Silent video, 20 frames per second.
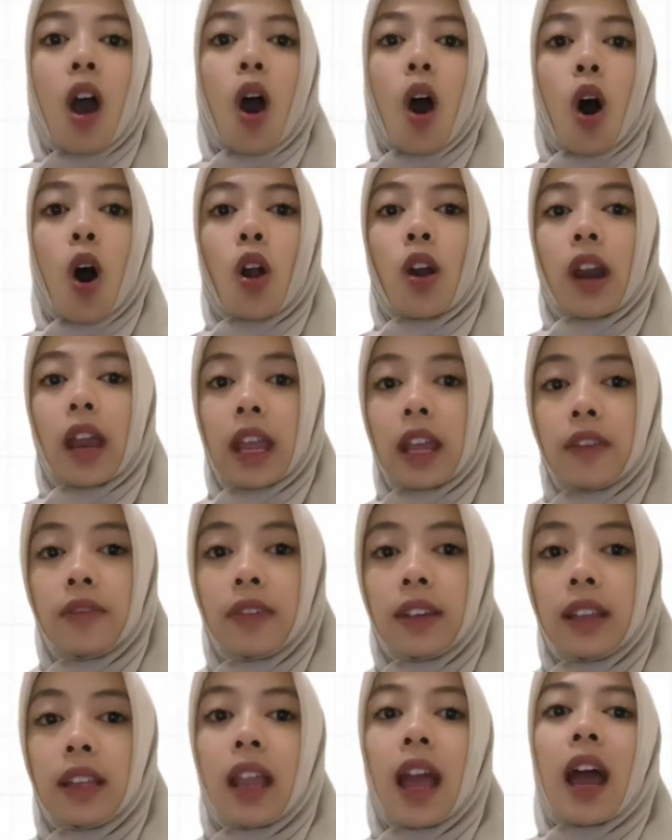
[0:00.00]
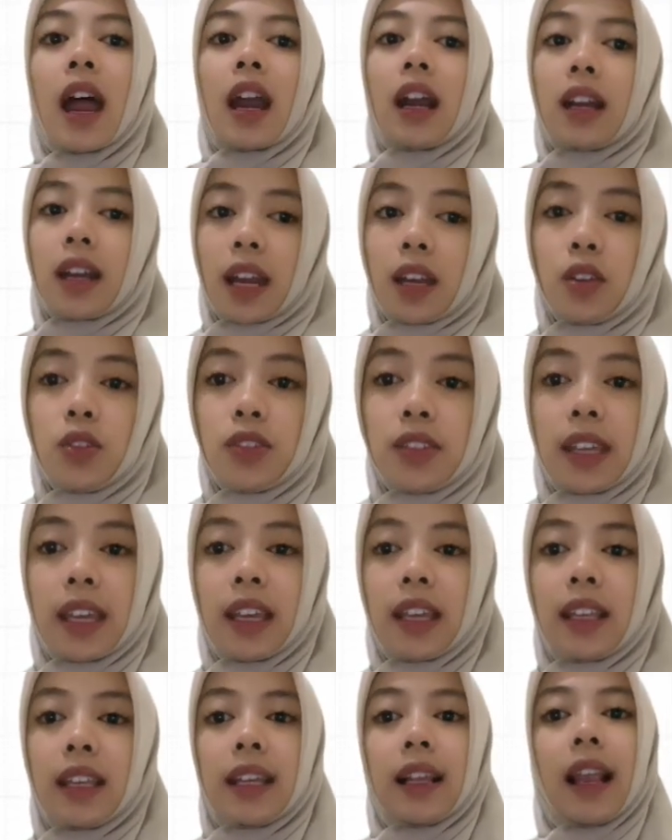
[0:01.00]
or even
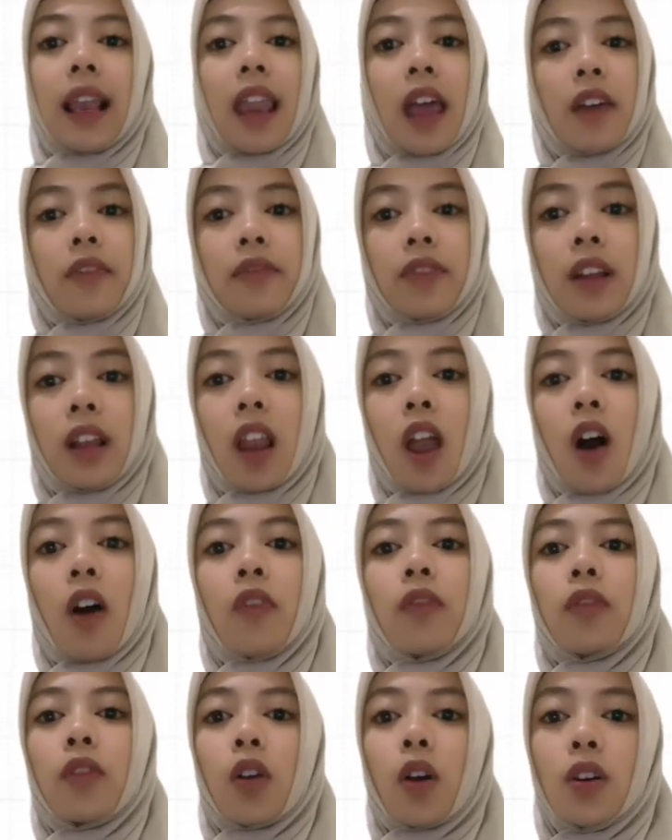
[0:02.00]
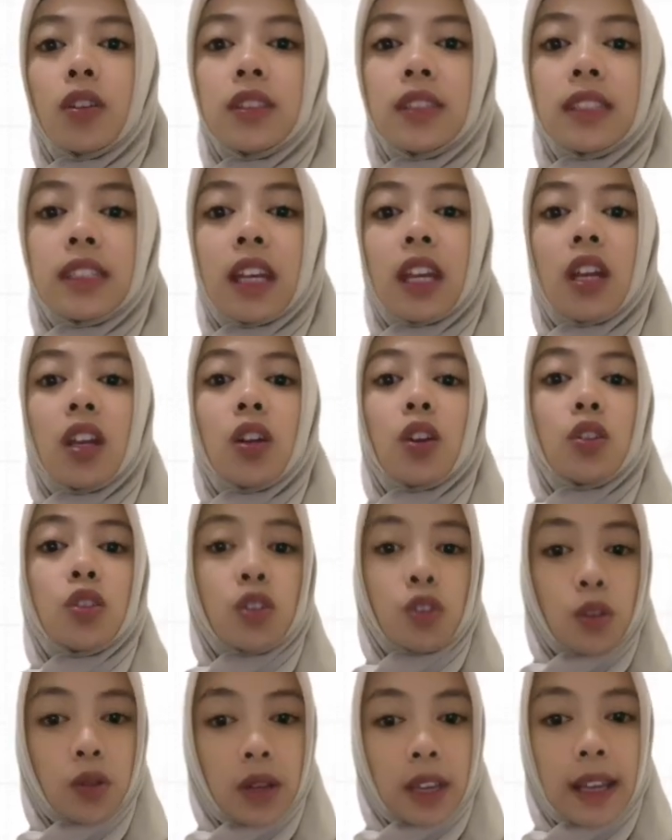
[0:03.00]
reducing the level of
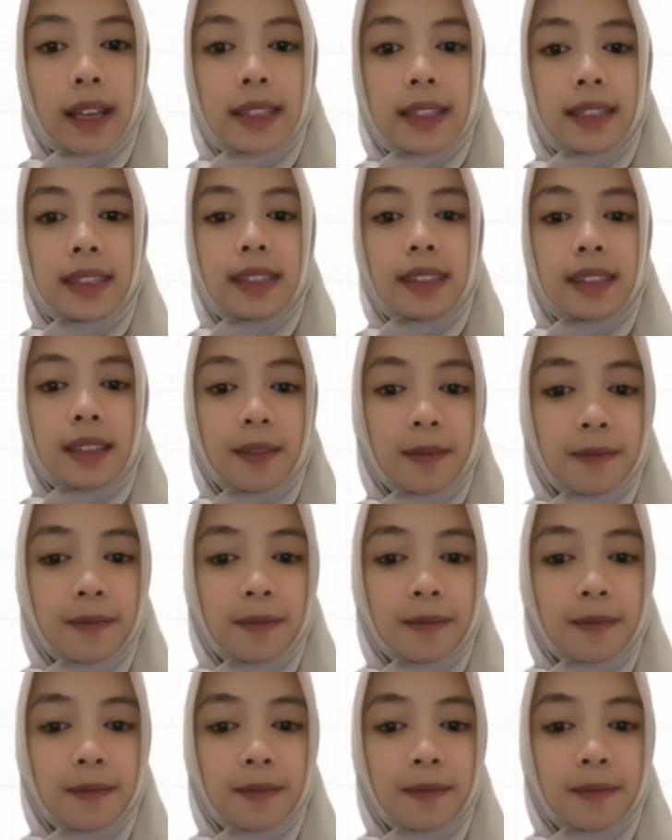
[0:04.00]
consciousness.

EXERCISE:
Everything in the records goes into your answer exactly, except the pictures.

RESPONSE AREA:
Silent video, 20 frames per second.
[0:00.00]
[0:01.00]
or even
[0:02.00]
[0:03.00]
reducing the level of
[0:04.00]
consciousness.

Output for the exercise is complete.